_Task instructions_
Each line of the data must reappear exactly in your answer, with no images included.
(Provided information Opens)
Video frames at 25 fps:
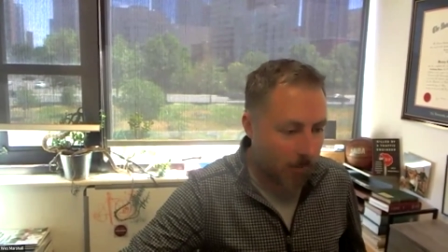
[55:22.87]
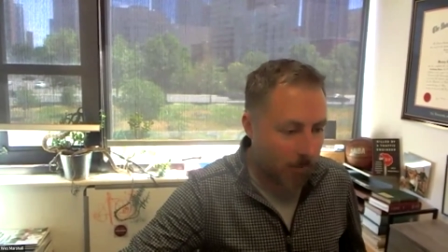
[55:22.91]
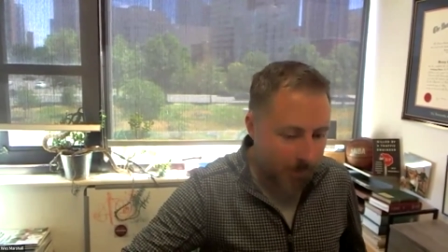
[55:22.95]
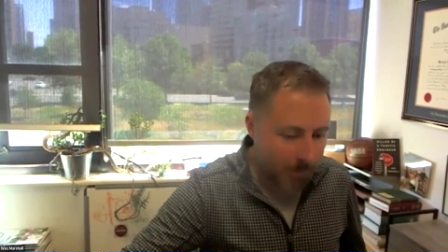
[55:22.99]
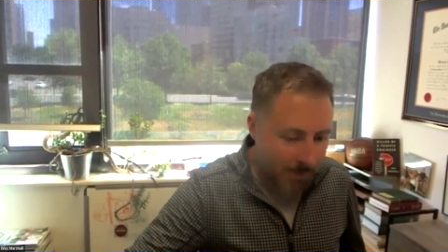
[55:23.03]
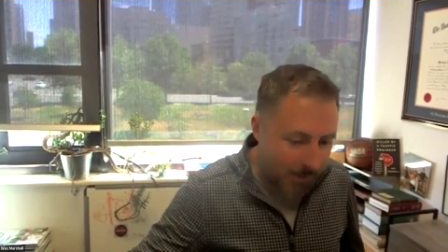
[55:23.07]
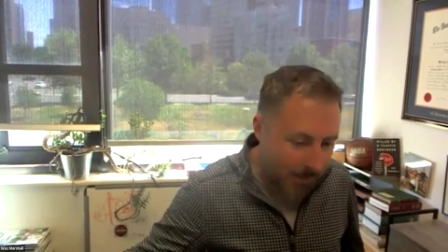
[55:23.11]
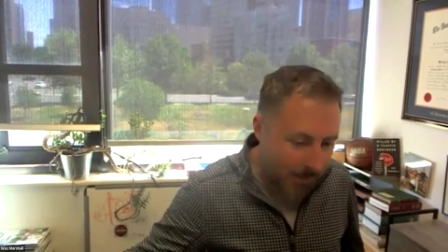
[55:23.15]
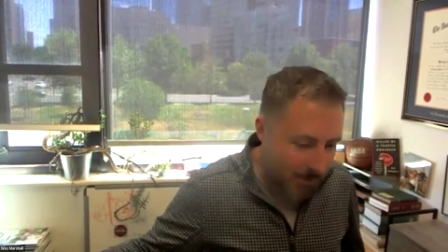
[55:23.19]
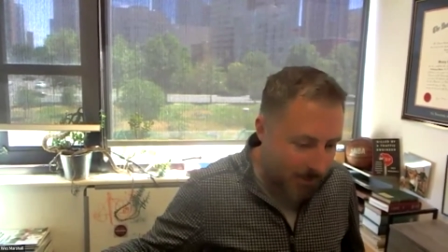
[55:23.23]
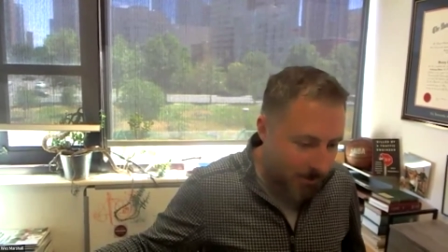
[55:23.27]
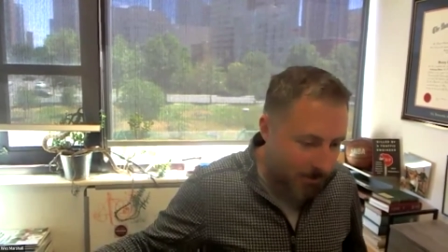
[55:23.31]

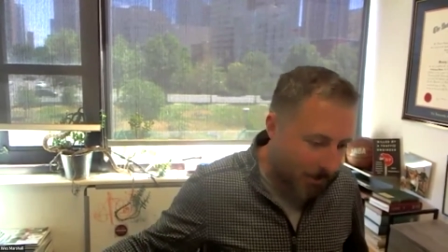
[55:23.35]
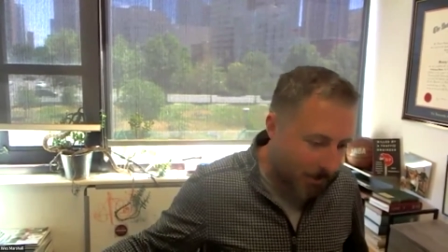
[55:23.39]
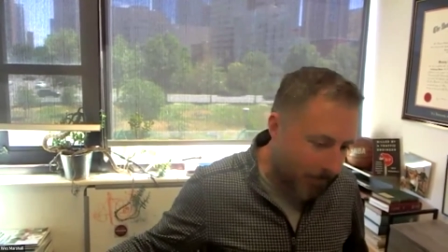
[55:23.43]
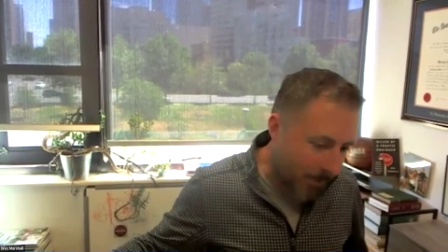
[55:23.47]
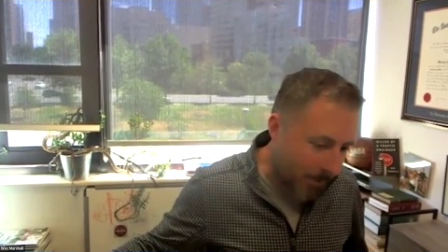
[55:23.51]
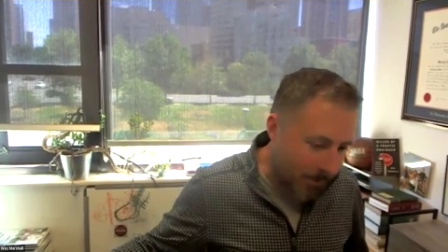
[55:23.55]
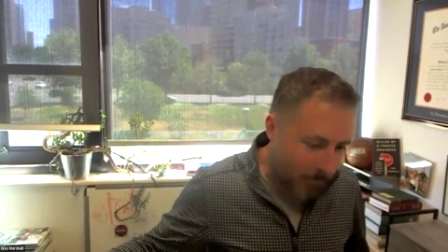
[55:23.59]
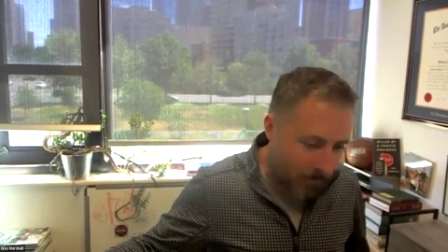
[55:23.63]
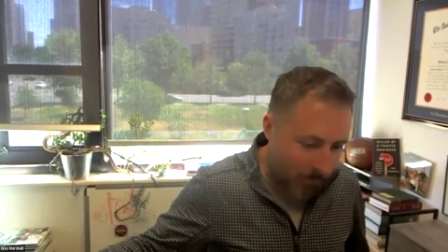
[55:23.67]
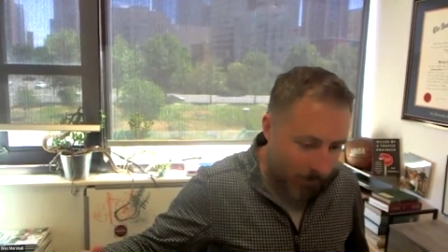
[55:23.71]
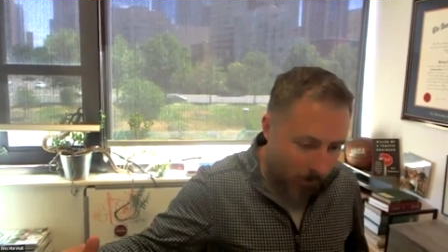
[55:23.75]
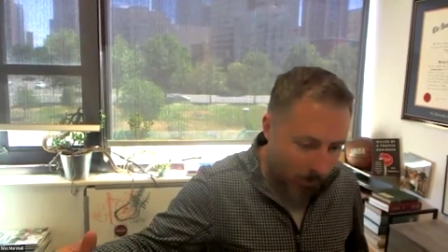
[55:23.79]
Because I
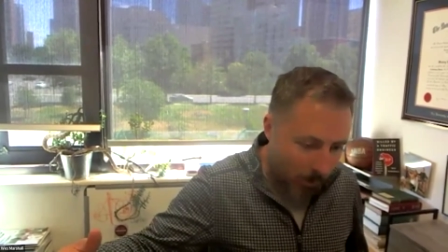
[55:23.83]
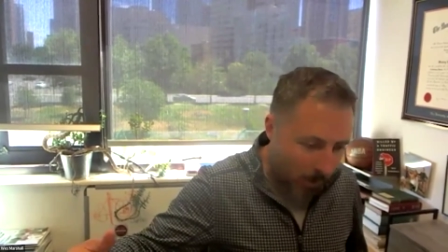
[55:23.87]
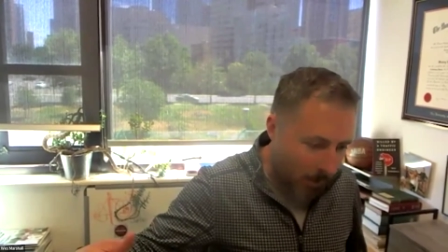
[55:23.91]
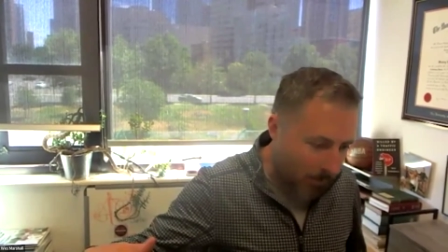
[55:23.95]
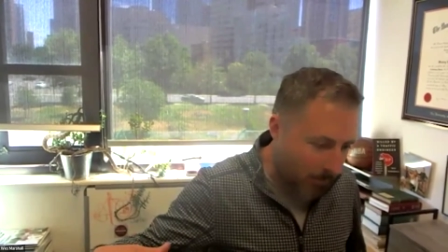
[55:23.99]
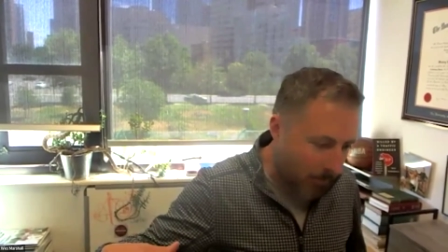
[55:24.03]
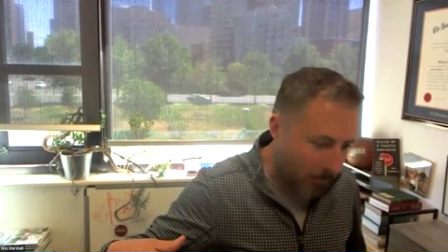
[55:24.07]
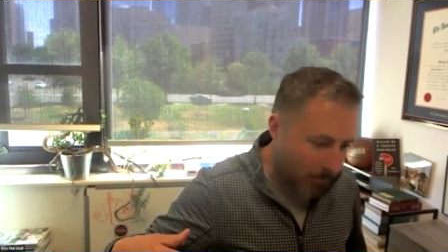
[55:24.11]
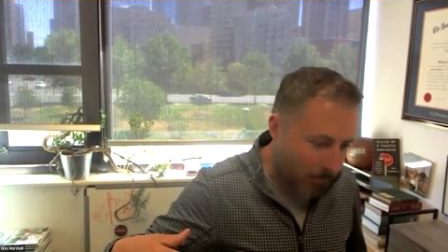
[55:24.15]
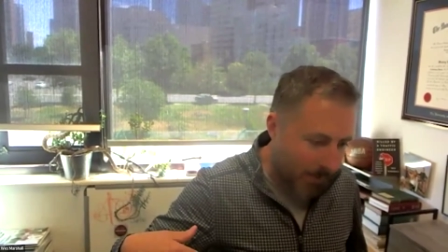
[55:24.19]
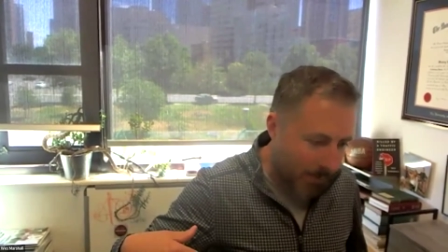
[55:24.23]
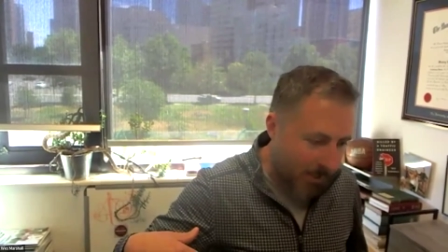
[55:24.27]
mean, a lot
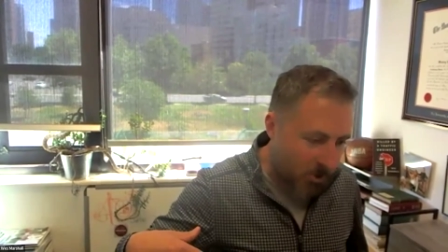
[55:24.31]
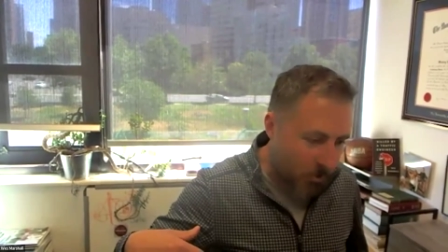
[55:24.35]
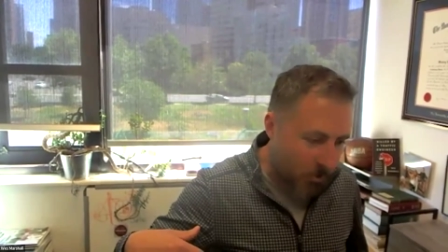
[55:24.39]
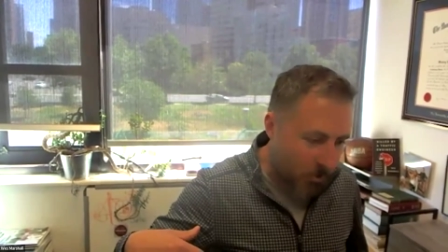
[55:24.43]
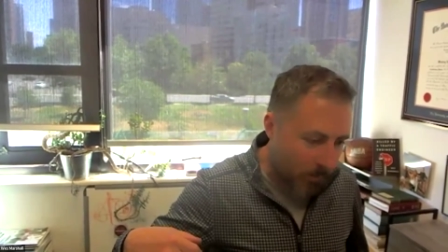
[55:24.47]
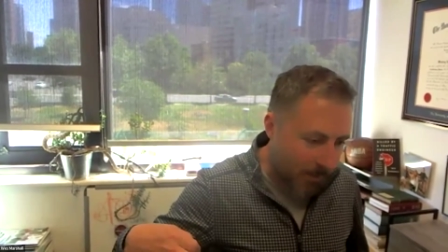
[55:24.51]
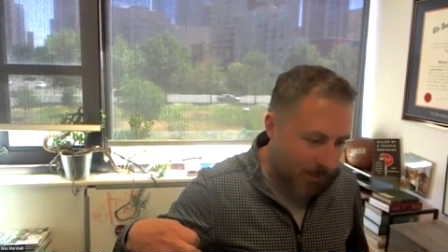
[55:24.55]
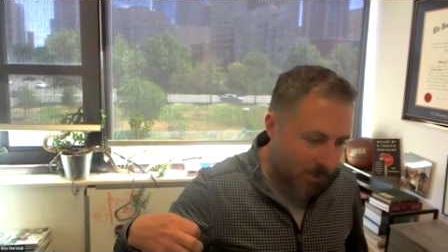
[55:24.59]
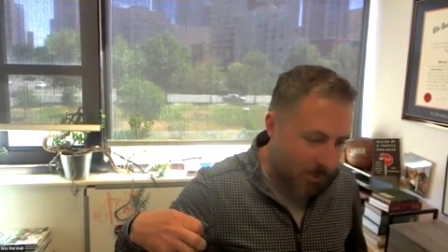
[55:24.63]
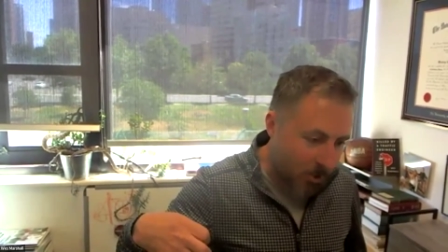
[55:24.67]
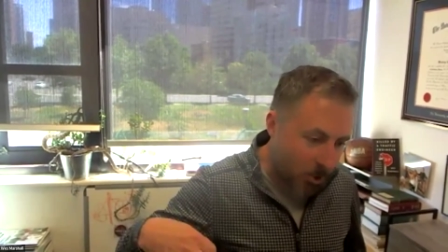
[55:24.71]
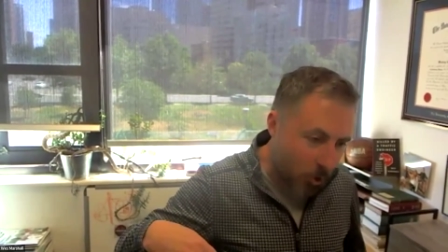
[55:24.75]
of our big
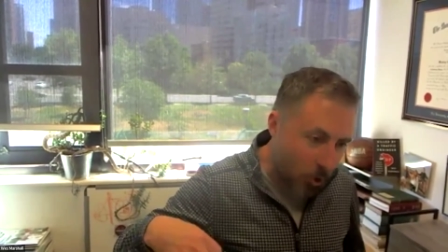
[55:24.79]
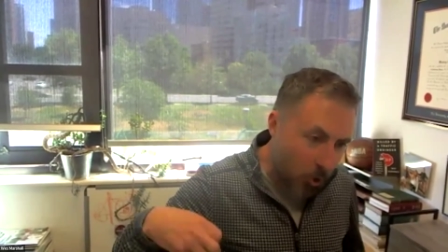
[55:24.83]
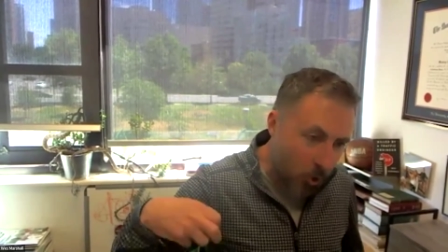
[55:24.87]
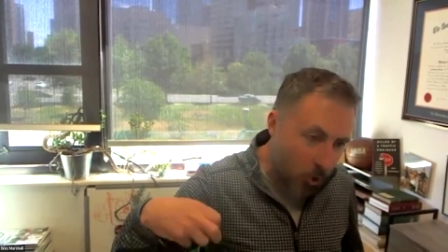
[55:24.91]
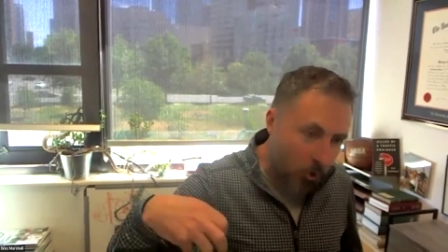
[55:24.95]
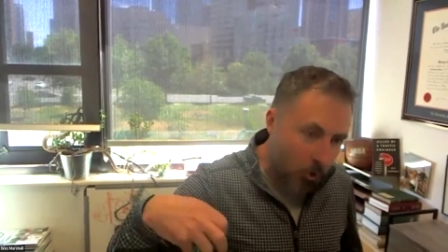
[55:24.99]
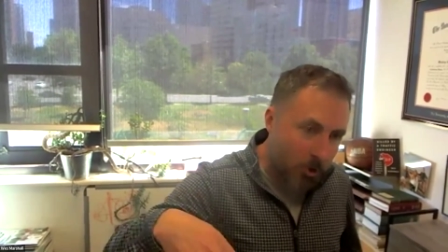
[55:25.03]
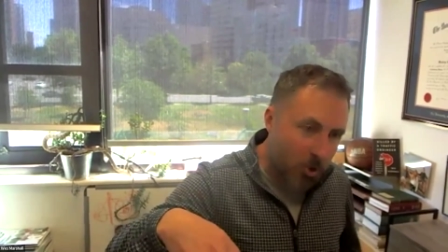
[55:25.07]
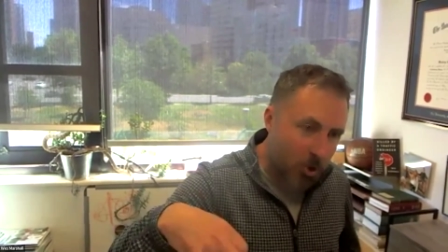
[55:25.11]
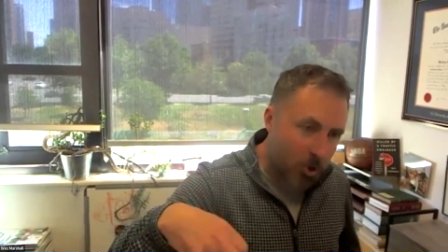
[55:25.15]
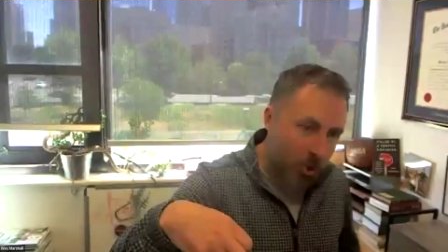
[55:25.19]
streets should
(Provided information Closes)
_Solution to this exercise_
Video frames at 25 fps:
[55:22.87]
[55:22.91]
[55:22.95]
[55:22.99]
[55:23.03]
[55:23.07]
[55:23.11]
[55:23.15]
[55:23.19]
[55:23.23]
[55:23.27]
[55:23.31]

[55:23.35]
[55:23.39]
[55:23.43]
[55:23.47]
[55:23.51]
[55:23.55]
[55:23.59]
[55:23.63]
[55:23.67]
[55:23.71]
[55:23.75]
[55:23.79]
Because I
[55:23.83]
[55:23.87]
[55:23.91]
[55:23.95]
[55:23.99]
[55:24.03]
[55:24.07]
[55:24.11]
[55:24.15]
[55:24.19]
[55:24.23]
[55:24.27]
mean, a lot
[55:24.31]
[55:24.35]
[55:24.39]
[55:24.43]
[55:24.47]
[55:24.51]
[55:24.55]
[55:24.59]
[55:24.63]
[55:24.67]
[55:24.71]
[55:24.75]
of our big
[55:24.79]
[55:24.83]
[55:24.87]
[55:24.91]
[55:24.95]
[55:24.99]
[55:25.03]
[55:25.07]
[55:25.11]
[55:25.15]
[55:25.19]
streets should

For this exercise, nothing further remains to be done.